Phipps and colleagues combed through the data looking for patterns that stood out among women with any of the following types of breast cancer:

  • Estrogen-sensitive breast cancer (the majority of breast cancers)
  • HER2-positive breast cancer (breast cancers with high levels of the HER2 protein)
  • "Triple negative" breast cancer (breast cancers not sensitive to estrogen or progesterone and not HER2-positive)

Breastfeeding for at least six months appeared to be most protective for "triple negative" breast cancer. Triple-negative breast cancer was half as common among women who reported breastfeeding their babies for six or more months than among mothers who hadn't breastfed.

By the same comparison, estrogen-sensitive breast cancer was 20% less common among women who breastfed for at least six months than among mothers who didn't breastfeed.

The reason for those findings isn't clear. The study doesn't prove that breastfeeding prevented breast cancer or that not breastfeeding raises breast cancer risk; observational studies, such as this one, don't prove cause and effect. But other observational research has linked breastfeeding to lower rates of breast cancer, Phipps' team notes.
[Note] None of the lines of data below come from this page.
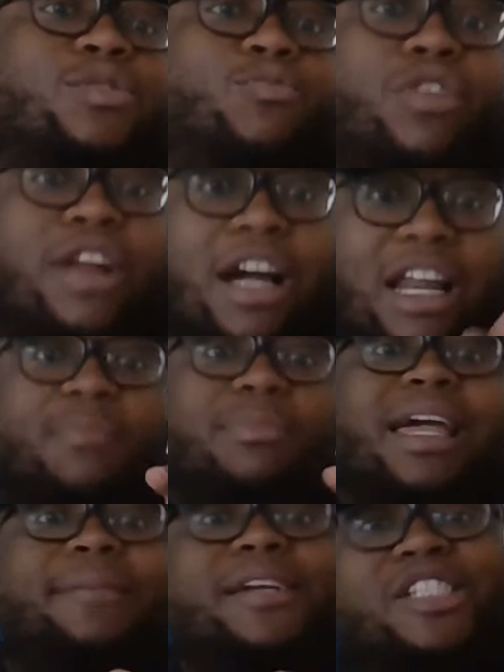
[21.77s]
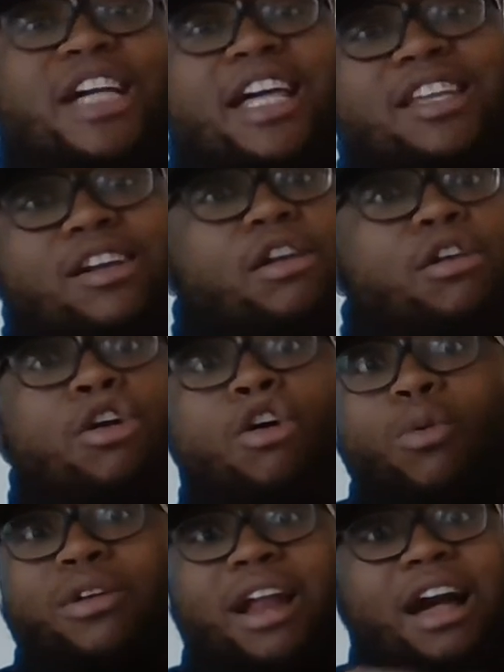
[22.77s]
We're not going to blame each other.
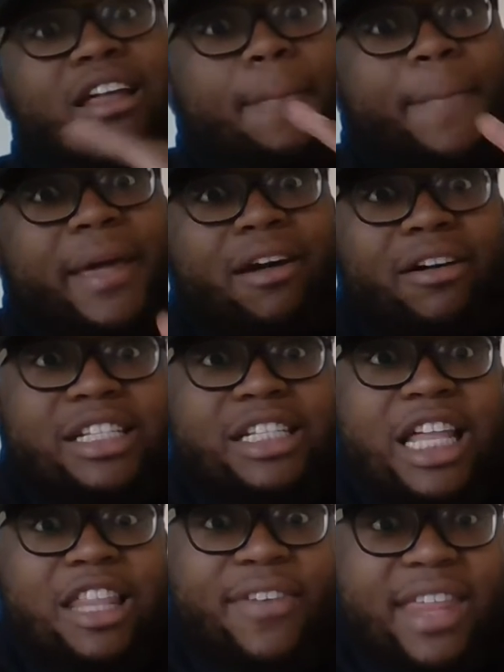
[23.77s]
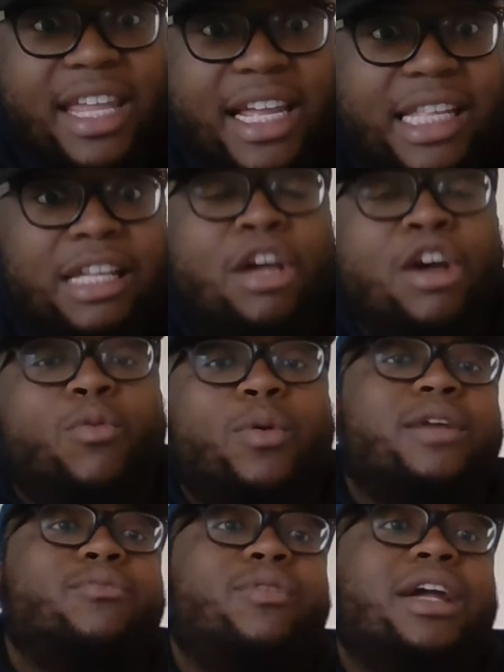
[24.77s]
We're not going to pick on each other for this.
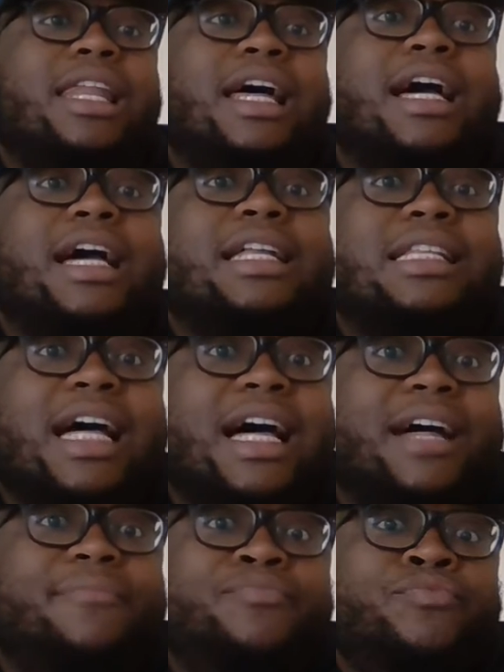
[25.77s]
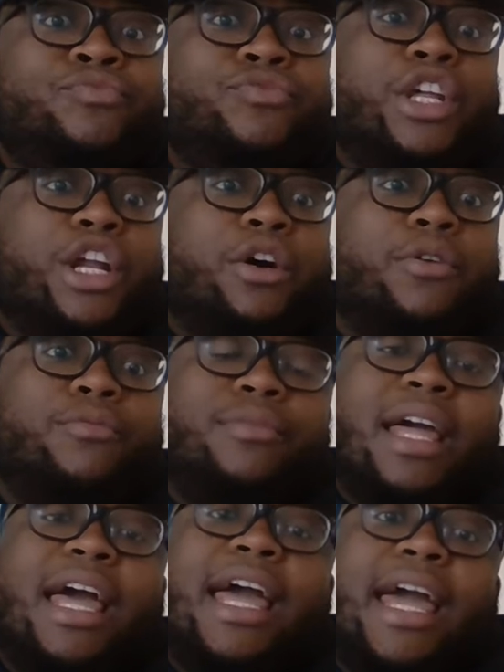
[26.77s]
We realize that,
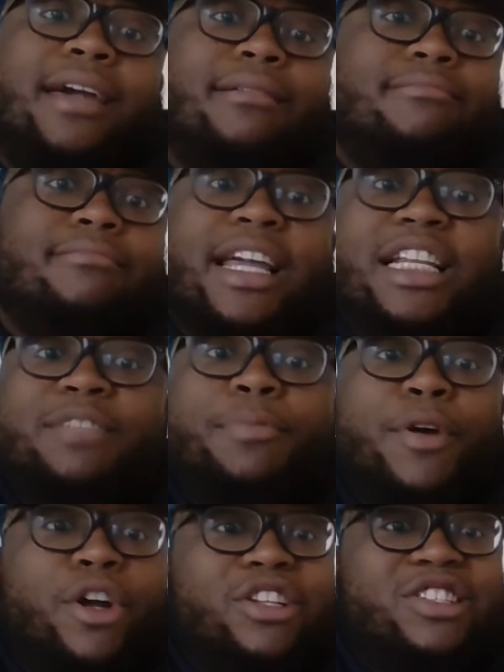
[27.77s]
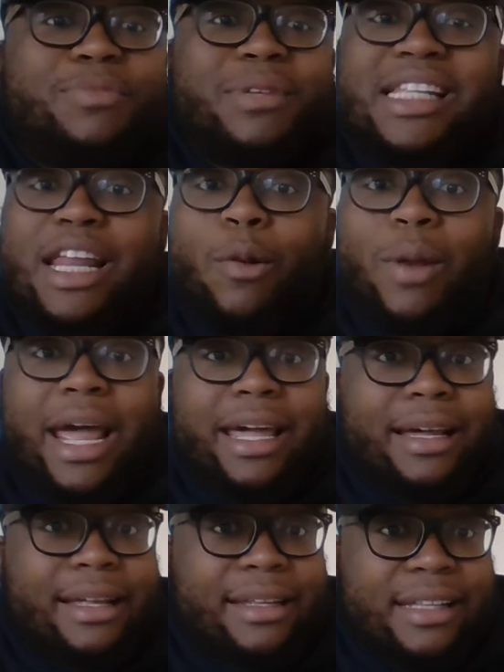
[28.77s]
hey, they just pick on us because they don't like
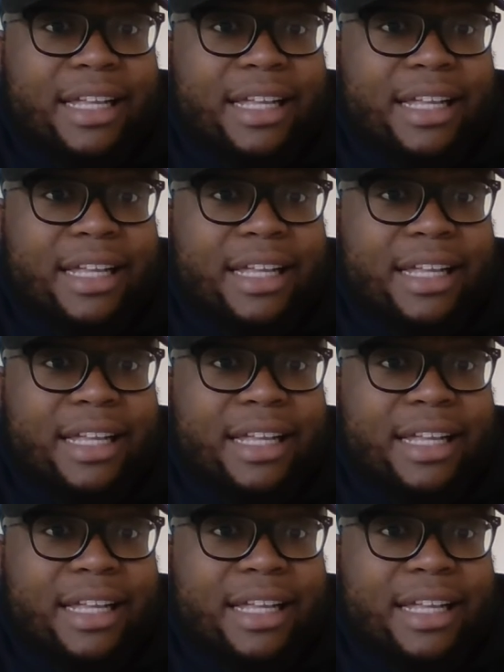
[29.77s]
us.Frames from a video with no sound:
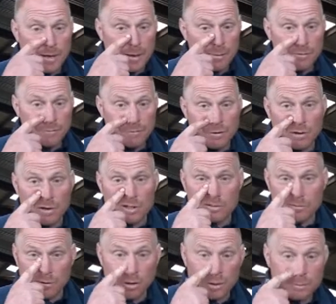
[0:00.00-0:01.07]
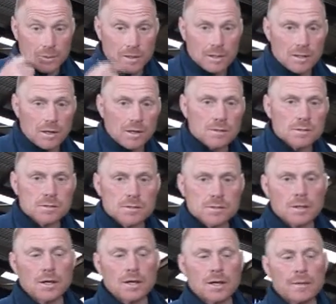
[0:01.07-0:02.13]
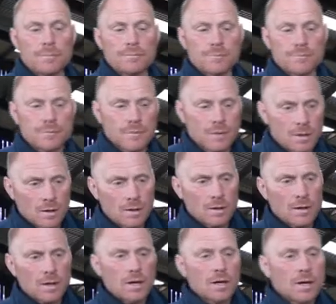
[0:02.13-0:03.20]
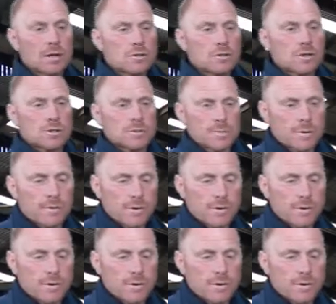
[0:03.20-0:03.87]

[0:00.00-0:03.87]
became a focus farm because in conjunction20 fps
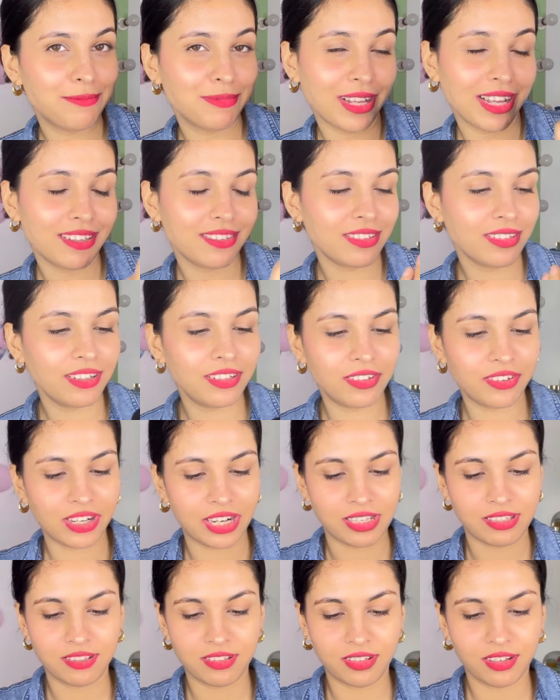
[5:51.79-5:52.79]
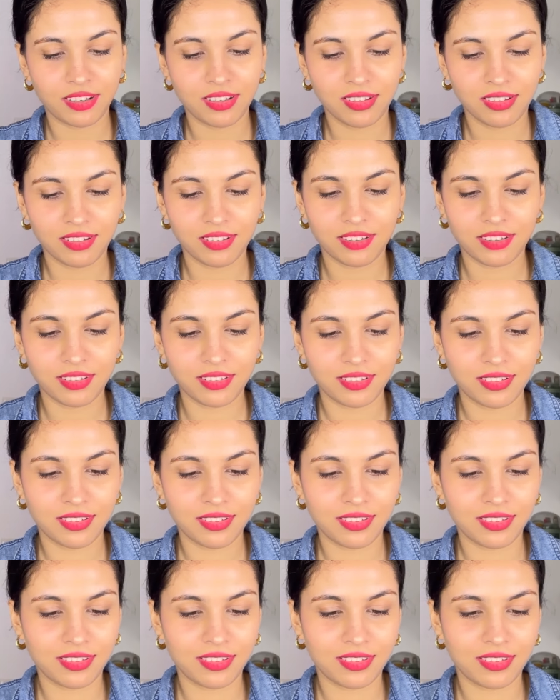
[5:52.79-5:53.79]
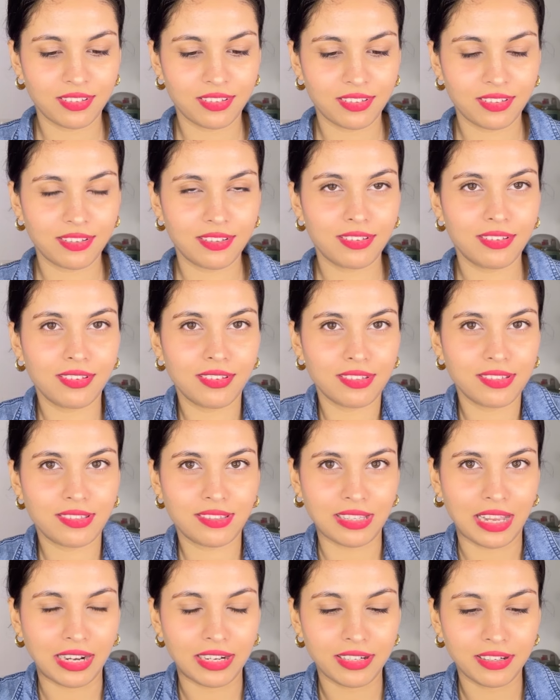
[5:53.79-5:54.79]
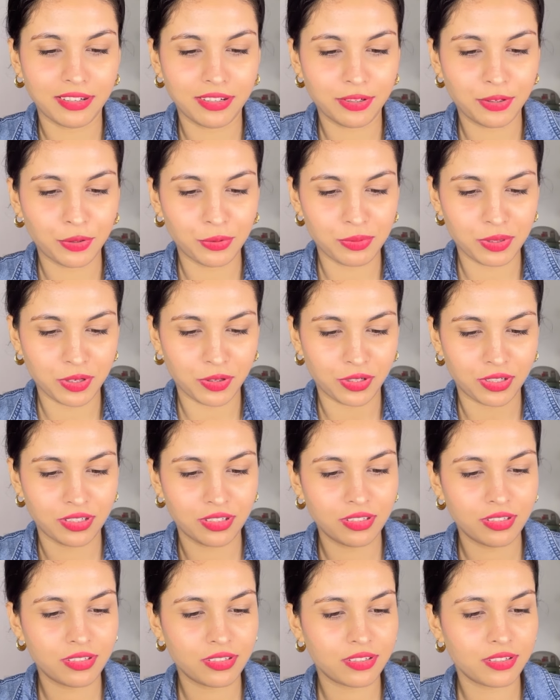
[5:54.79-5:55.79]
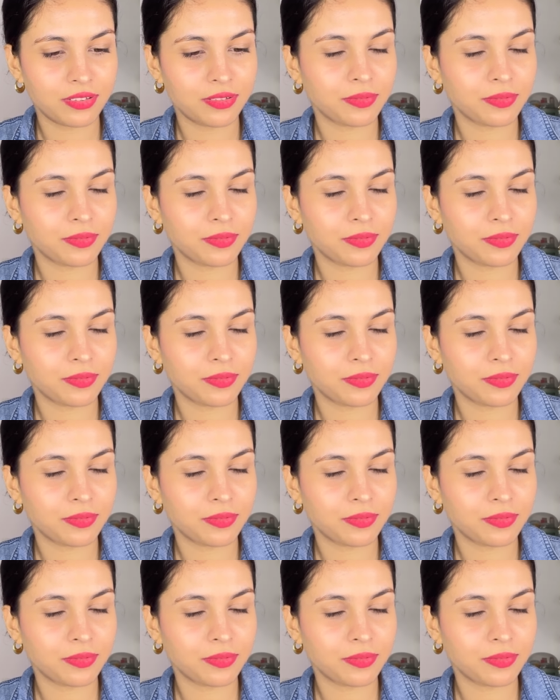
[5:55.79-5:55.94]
That's an interesting scent, to be honest.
Besides breastfeeding, two other patterns emerged:

  • Early menarche -- starting menstruation at or before age 13 -- was only linked to increased risk of HER2-positive breast cancer.
  • Late menopause -- after age 55 -- and use of estrogen-plus-progesterone hormone therapy were only linked to risk of estrogen-sensitive breast cancer

Phipps and colleagues considered other factors, including the women's education level, smoking status, alcohol consumption, and immediate family history of breast cancer. Still, they caution that relatively few women in the studies had HER2-positive or triple-negative breast cancer, which may have made it harder to spot trends in those types of cancer. Phipps' team concludes that "certain reproductive factors may have a greater impact" than others on the risk of developing certain subtypes of breast cancer and that further research is needed.